**What to work on:** Only the lines below from the one containing "[0:12.00-0:13.00]" through the one containing "[0:20.00-0:20.10]" belong in the answer, repeated exactly and without pictures.
━━━━━ Source material ━━━━━
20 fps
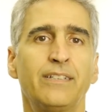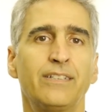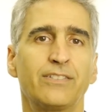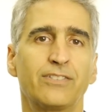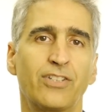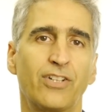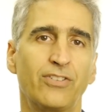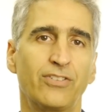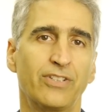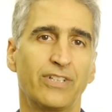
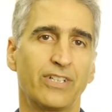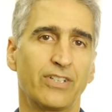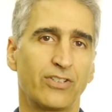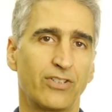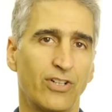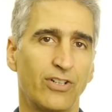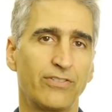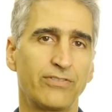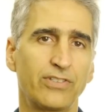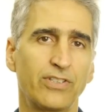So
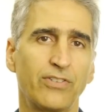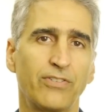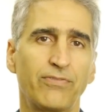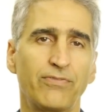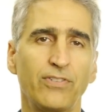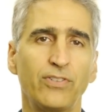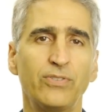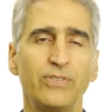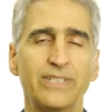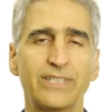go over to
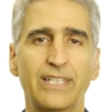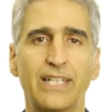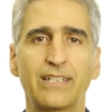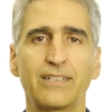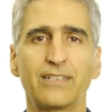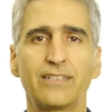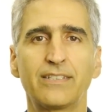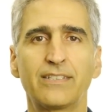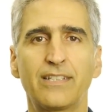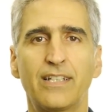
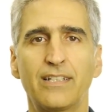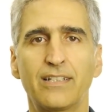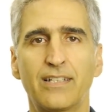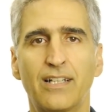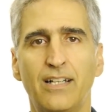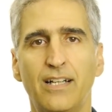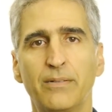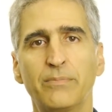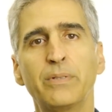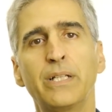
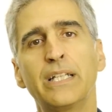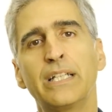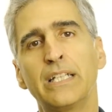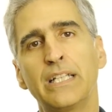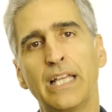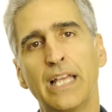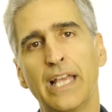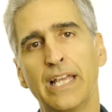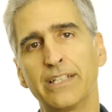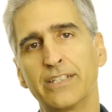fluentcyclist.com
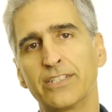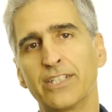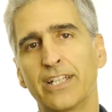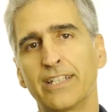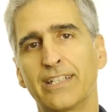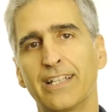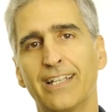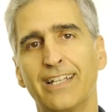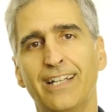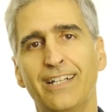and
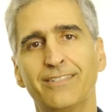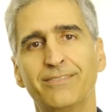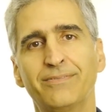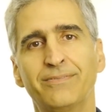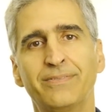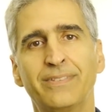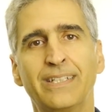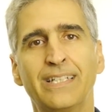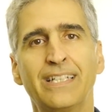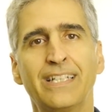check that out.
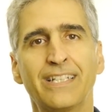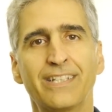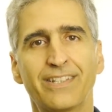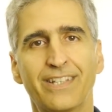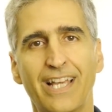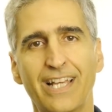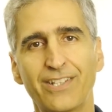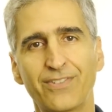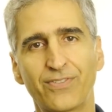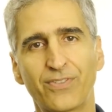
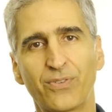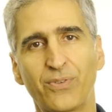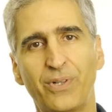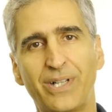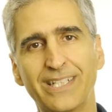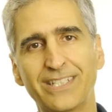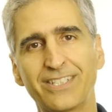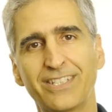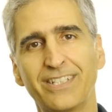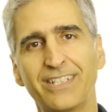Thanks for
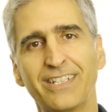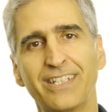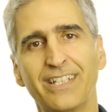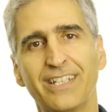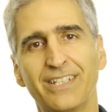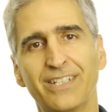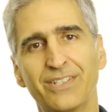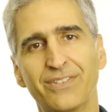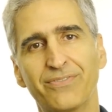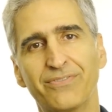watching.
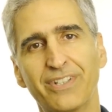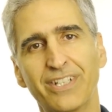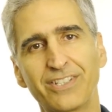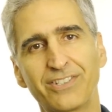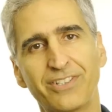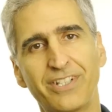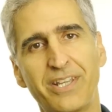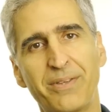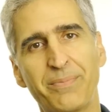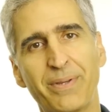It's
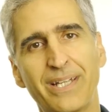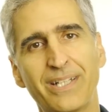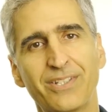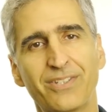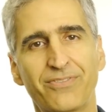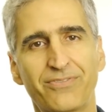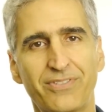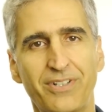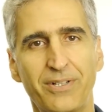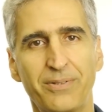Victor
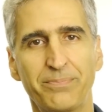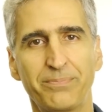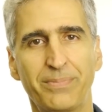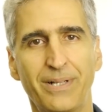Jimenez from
━━━━━
━━━━━ Source material ━━━━━
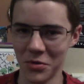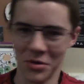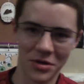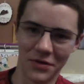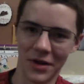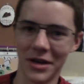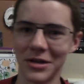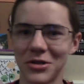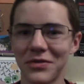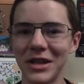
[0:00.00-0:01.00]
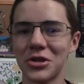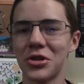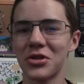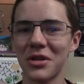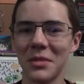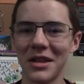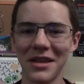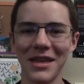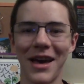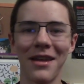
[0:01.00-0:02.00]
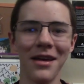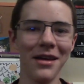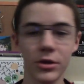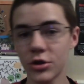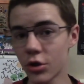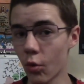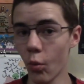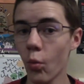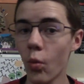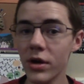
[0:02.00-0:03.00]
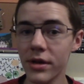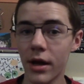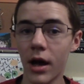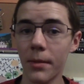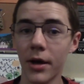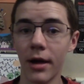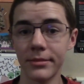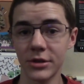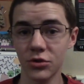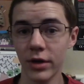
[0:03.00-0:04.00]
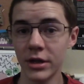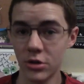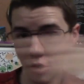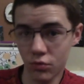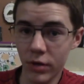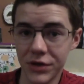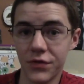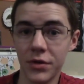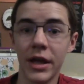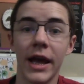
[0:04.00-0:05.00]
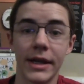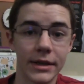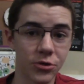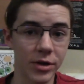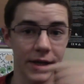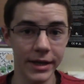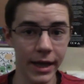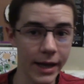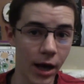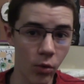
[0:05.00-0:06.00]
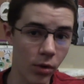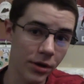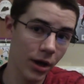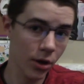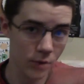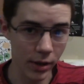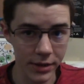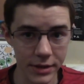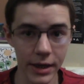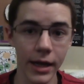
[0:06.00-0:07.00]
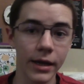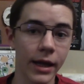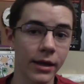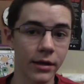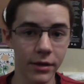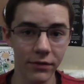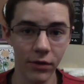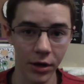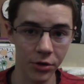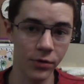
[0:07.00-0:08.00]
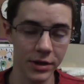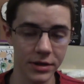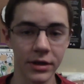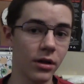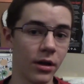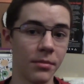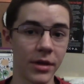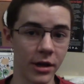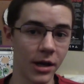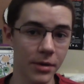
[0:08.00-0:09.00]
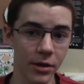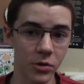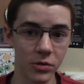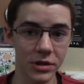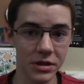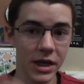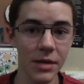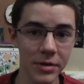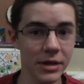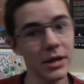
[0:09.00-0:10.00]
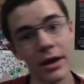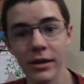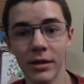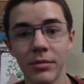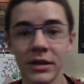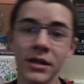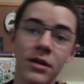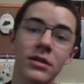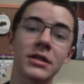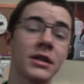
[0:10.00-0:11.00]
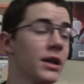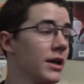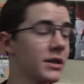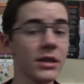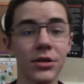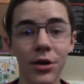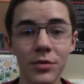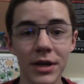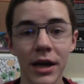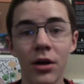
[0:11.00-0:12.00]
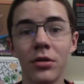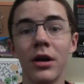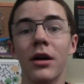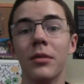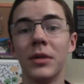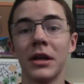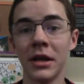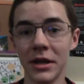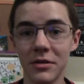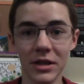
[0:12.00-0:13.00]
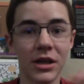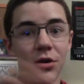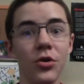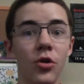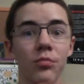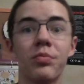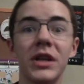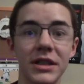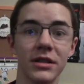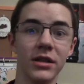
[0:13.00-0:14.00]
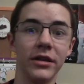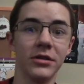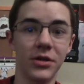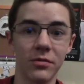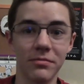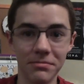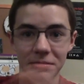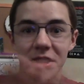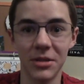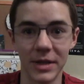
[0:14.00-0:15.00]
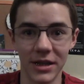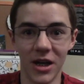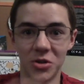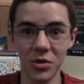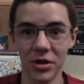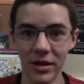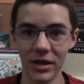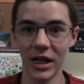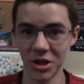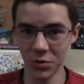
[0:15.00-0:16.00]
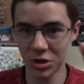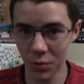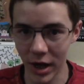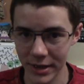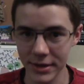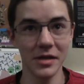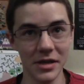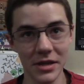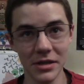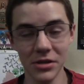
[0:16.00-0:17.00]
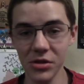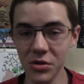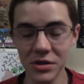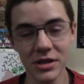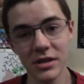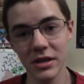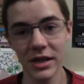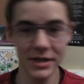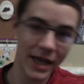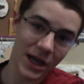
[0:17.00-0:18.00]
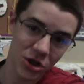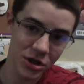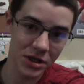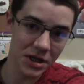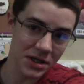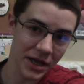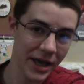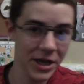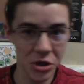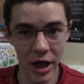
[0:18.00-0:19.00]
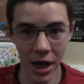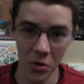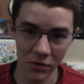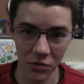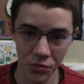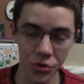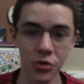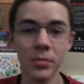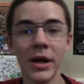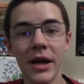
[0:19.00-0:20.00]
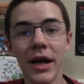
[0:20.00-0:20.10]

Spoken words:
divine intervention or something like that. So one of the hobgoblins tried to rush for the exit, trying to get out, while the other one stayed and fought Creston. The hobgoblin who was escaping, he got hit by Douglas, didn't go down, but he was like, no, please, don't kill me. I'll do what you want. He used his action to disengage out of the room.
━━━━━
**Task result:**
[0:12.00-0:13.00]
[0:13.00-0:14.00]
[0:14.00-0:15.00]
[0:15.00-0:16.00]
[0:16.00-0:17.00]
[0:17.00-0:18.00]
[0:18.00-0:19.00]
[0:19.00-0:20.00]
[0:20.00-0:20.10]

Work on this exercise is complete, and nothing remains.